2006-01-08 20:21:57

by Alexey Dobriyan

[permalink] [raw]
Subject: [PATCH] It's UTF-8

Signed-off-by: Alexey Dobriyan <[email protected]>
---

Documentation/filesystems/isofs.txt | 4 ++--
Documentation/filesystems/jfs.txt | 2 +-
Documentation/filesystems/vfat.txt | 6 +++---
fs/befs/linuxvfs.c | 2 +-
fs/cifs/CHANGES | 2 +-
fs/fat/dir.c | 2 +-
fs/fat/inode.c | 2 +-
fs/isofs/joliet.c | 2 +-
fs/nls/Kconfig | 2 +-
include/asm-mips/termbits.h | 2 +-
include/linux/msdos_fs.h | 2 +-
11 files changed, 14 insertions(+), 14 deletions(-)

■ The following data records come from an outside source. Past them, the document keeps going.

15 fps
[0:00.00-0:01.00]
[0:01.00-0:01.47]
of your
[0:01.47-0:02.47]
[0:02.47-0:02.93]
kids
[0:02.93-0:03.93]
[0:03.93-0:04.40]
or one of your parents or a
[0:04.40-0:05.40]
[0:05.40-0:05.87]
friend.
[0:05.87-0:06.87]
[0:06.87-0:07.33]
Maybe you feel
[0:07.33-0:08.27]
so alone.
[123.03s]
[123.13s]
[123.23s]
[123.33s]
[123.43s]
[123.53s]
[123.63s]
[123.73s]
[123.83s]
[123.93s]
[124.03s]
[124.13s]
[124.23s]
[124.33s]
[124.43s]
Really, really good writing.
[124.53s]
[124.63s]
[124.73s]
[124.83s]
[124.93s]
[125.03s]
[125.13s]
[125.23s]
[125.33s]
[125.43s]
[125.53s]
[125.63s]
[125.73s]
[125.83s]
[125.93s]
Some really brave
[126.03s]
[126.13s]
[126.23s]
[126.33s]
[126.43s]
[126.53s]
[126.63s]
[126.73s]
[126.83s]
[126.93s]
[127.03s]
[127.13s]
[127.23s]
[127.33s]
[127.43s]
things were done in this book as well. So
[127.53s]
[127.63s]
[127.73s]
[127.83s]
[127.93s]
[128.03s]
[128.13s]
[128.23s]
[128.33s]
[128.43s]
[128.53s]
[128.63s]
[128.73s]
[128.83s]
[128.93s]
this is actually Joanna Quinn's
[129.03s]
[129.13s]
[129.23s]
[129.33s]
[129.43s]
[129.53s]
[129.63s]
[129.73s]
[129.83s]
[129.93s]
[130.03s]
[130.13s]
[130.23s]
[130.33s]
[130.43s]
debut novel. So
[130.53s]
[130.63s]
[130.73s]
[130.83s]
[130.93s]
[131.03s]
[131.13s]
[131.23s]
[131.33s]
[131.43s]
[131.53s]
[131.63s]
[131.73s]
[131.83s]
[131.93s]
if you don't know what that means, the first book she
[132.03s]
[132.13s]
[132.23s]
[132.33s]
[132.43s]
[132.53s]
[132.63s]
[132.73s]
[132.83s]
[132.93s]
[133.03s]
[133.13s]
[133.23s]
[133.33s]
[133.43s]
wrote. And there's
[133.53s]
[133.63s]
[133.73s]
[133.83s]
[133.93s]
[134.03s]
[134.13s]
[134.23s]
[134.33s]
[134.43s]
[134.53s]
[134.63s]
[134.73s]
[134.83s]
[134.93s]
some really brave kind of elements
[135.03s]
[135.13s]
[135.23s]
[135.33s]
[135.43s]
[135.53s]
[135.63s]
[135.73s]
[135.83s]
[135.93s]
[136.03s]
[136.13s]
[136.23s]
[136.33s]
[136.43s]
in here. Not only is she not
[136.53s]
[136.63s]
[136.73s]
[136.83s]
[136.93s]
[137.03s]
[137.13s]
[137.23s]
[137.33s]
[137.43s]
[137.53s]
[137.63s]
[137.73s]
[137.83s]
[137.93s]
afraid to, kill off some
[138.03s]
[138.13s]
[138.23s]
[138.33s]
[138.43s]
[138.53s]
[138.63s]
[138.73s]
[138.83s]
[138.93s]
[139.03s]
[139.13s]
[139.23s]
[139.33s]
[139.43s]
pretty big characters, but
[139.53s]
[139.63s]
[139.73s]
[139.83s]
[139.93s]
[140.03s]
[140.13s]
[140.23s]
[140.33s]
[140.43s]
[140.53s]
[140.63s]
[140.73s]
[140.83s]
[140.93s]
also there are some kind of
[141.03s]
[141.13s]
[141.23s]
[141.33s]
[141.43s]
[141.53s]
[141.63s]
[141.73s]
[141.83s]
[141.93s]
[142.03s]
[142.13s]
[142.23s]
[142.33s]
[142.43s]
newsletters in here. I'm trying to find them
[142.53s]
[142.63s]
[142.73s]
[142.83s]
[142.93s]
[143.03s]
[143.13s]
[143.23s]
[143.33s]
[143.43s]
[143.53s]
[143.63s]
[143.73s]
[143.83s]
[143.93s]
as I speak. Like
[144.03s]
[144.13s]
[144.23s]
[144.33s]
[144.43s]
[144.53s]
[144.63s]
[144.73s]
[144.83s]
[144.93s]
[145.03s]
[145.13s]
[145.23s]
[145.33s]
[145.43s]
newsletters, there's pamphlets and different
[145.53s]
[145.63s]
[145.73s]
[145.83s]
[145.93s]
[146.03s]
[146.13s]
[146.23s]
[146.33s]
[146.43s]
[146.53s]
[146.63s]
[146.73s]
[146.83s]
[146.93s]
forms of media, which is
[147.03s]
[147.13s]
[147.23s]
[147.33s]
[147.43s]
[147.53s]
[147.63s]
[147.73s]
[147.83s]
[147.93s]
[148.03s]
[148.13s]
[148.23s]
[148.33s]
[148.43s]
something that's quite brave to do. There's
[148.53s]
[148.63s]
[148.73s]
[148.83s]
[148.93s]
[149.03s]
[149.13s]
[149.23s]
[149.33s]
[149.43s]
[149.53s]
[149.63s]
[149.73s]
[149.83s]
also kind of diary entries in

--- a/Documentation/filesystems/isofs.txt
+++ b/Documentation/filesystems/isofs.txt
@@ -9,9 +9,9 @@ when using discs encoded using Microsoft
iocharset=name Character set to use for converting from Unicode to
ASCII. Joliet filenames are stored in Unicode format, but
Unix for the most part doesn't know how to deal with Unicode.
- There is also an option of doing UTF8 translations with the
+ There is also an option of doing UTF-8 translations with the
utf8 option.
- utf8 Encode Unicode names in UTF8 format. Default is no.
+ utf8 Encode Unicode names in UTF-8 format. Default is no.

Mount options unique to the isofs filesystem.
block=512 Set the block size for the disk to 512 bytes
--- a/Documentation/filesystems/jfs.txt
+++ b/Documentation/filesystems/jfs.txt
@@ -6,7 +6,7 @@ The following mount options are supporte

iocharset=name Character set to use for converting from Unicode to
ASCII. The default is to do no conversion. Use
- iocharset=utf8 for UTF8 translations. This requires
+ iocharset=utf8 for UTF-8 translations. This requires
CONFIG_NLS_UTF8 to be set in the kernel .config file.
iocharset=none specifies the default behavior explicitly.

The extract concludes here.